Worldwide, climate change is increasing the frequency and severity of extreme events such as floods and droughts, and is causing significant increases in socio-economic and human losses. To manage financial risks and reduce the economic losses caused by extreme events, risk hedging tools, such as index-based insurances, can play an important role for different stakeholders. These proactive tools, offer significant benefits particularly compared with the reliance on reactive post-disaster aid or the scale up of hard protection, investment-intensive infrastructure. However, if not appropriately structured, these tools can lead to unwanted consequences, as for example providing disincentives for risk reduction or may neither benefit the most vulnerable stakeholders nor foster climate resilience.The PhD research will develop novel financial risk-hedging tools to strengthen multi-sector resilience to climate change, mainly droughts and floods. In particular, the research activity will focus on:1) Designing optimal and robust insurances based on both the frequency and severity of insurance claims for hydro-meteorological risks. 2) Testing alternative Machine Learning techniques to optimally design a multivariate insurance index to pay out stakeholders, and estimate the probabilities of an extreme event happening at a target spatial resolution from forecasts and satellite data. 3) Evaluating the value of the insurance across multiple sectors using a multiobjective approach.

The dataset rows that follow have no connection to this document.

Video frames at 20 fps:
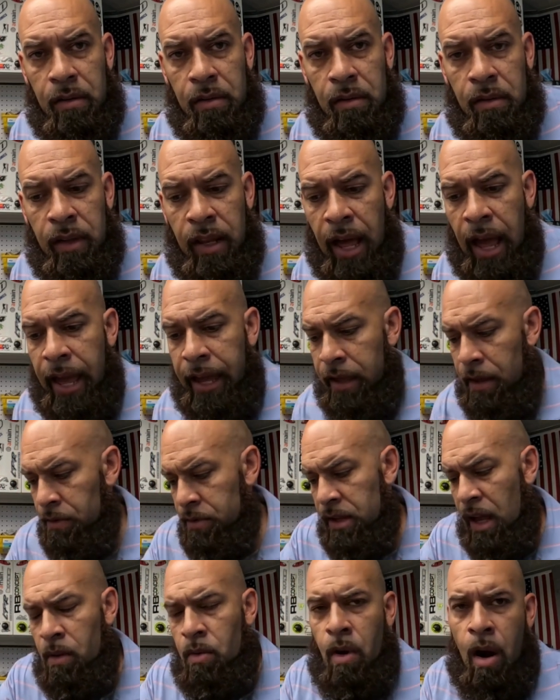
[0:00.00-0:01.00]
Like it was
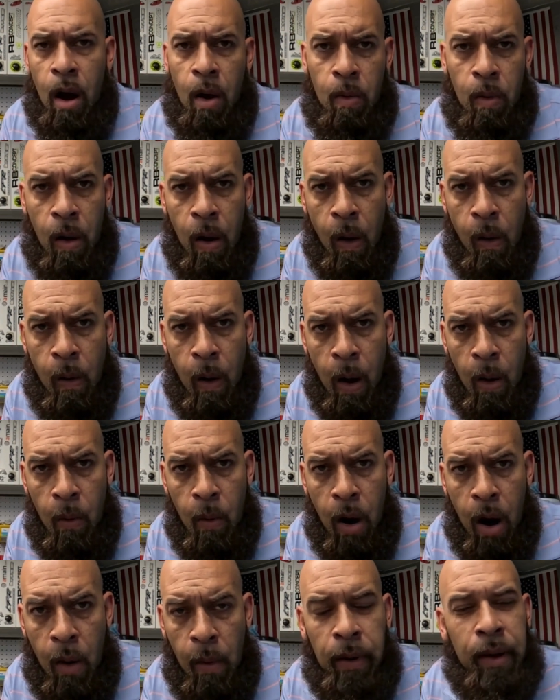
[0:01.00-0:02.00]
like wah wah wah
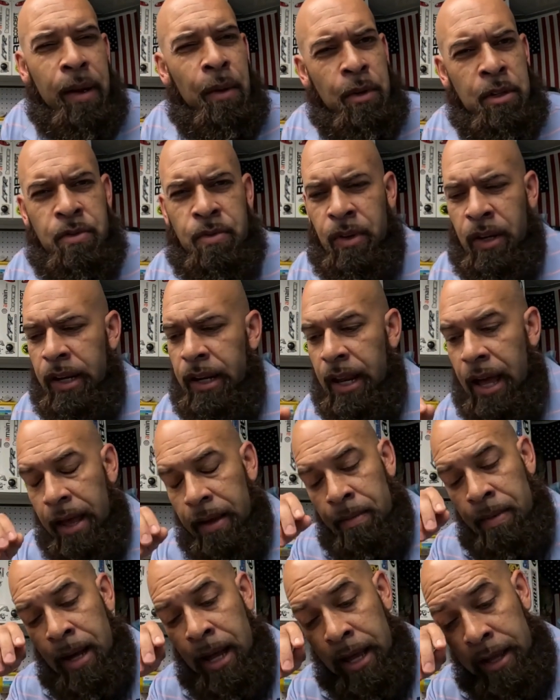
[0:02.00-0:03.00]
wah. It was really
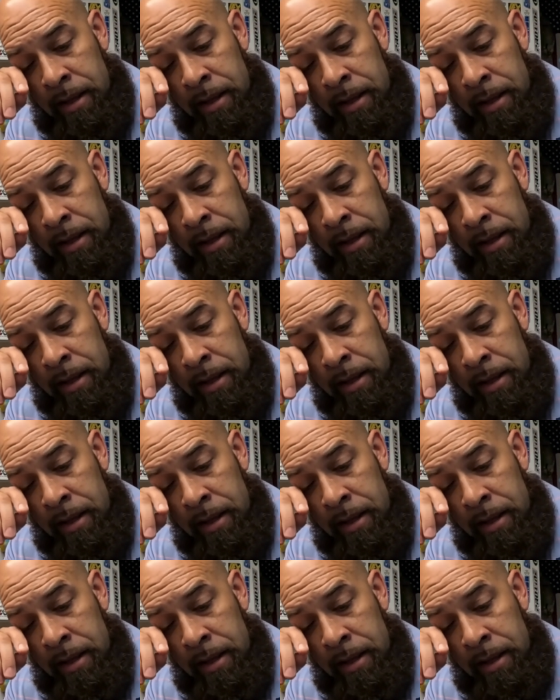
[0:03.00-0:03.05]
like, my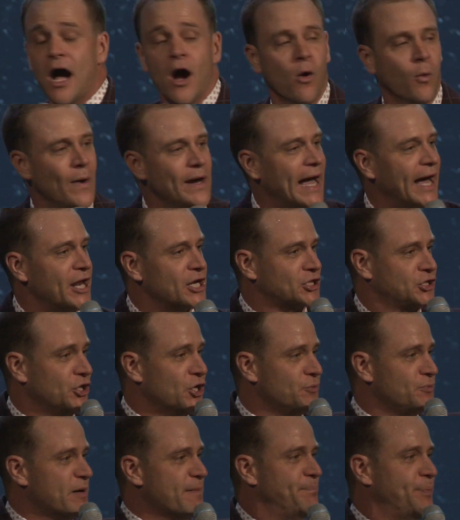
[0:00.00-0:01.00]
we got a
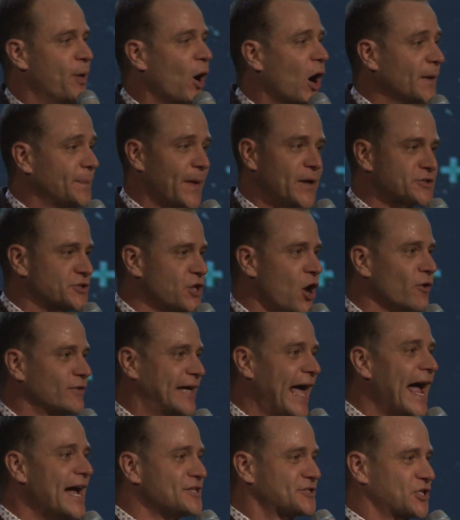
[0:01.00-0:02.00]
good report. There's no
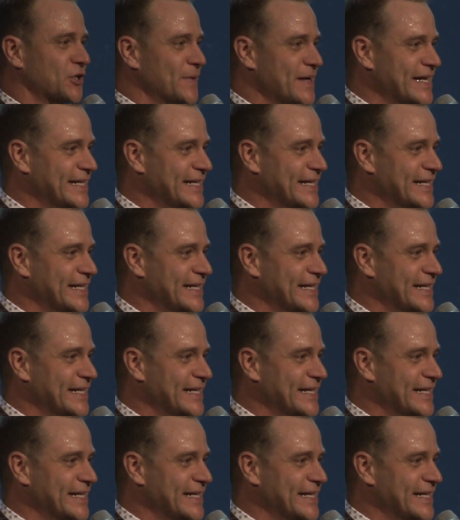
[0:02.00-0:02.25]
cancer in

Qualifications for this position include an M.Sc. in Environmental Engineering or Economics or related fields. Profiles with a background in Artificial Intelligence, Applied Mathematics, Meteorology or Atmospheric/Climate Science will be also considered. Strong numerical and computational skills are required as well as English language skills both in oral and written communication.
The research will be carried out at the Department of Electronics, Information, and Bioenginering (DEIB), Politecnico di Milano. DEIB facilities several high-performance computing facilities on site and free access to national supercomputing cores, and scientific publications. A large warehouse of case studies, models and software tools for planning and management of water resources is available. The selected candidate will conduct research in the Environmental Intelligence Lab. EI-Lab’s mission is advancing environmental decision- analytics for supporting human decisions in complex engineering systems including multiple actors and exposed to evolving multisector demands and global change.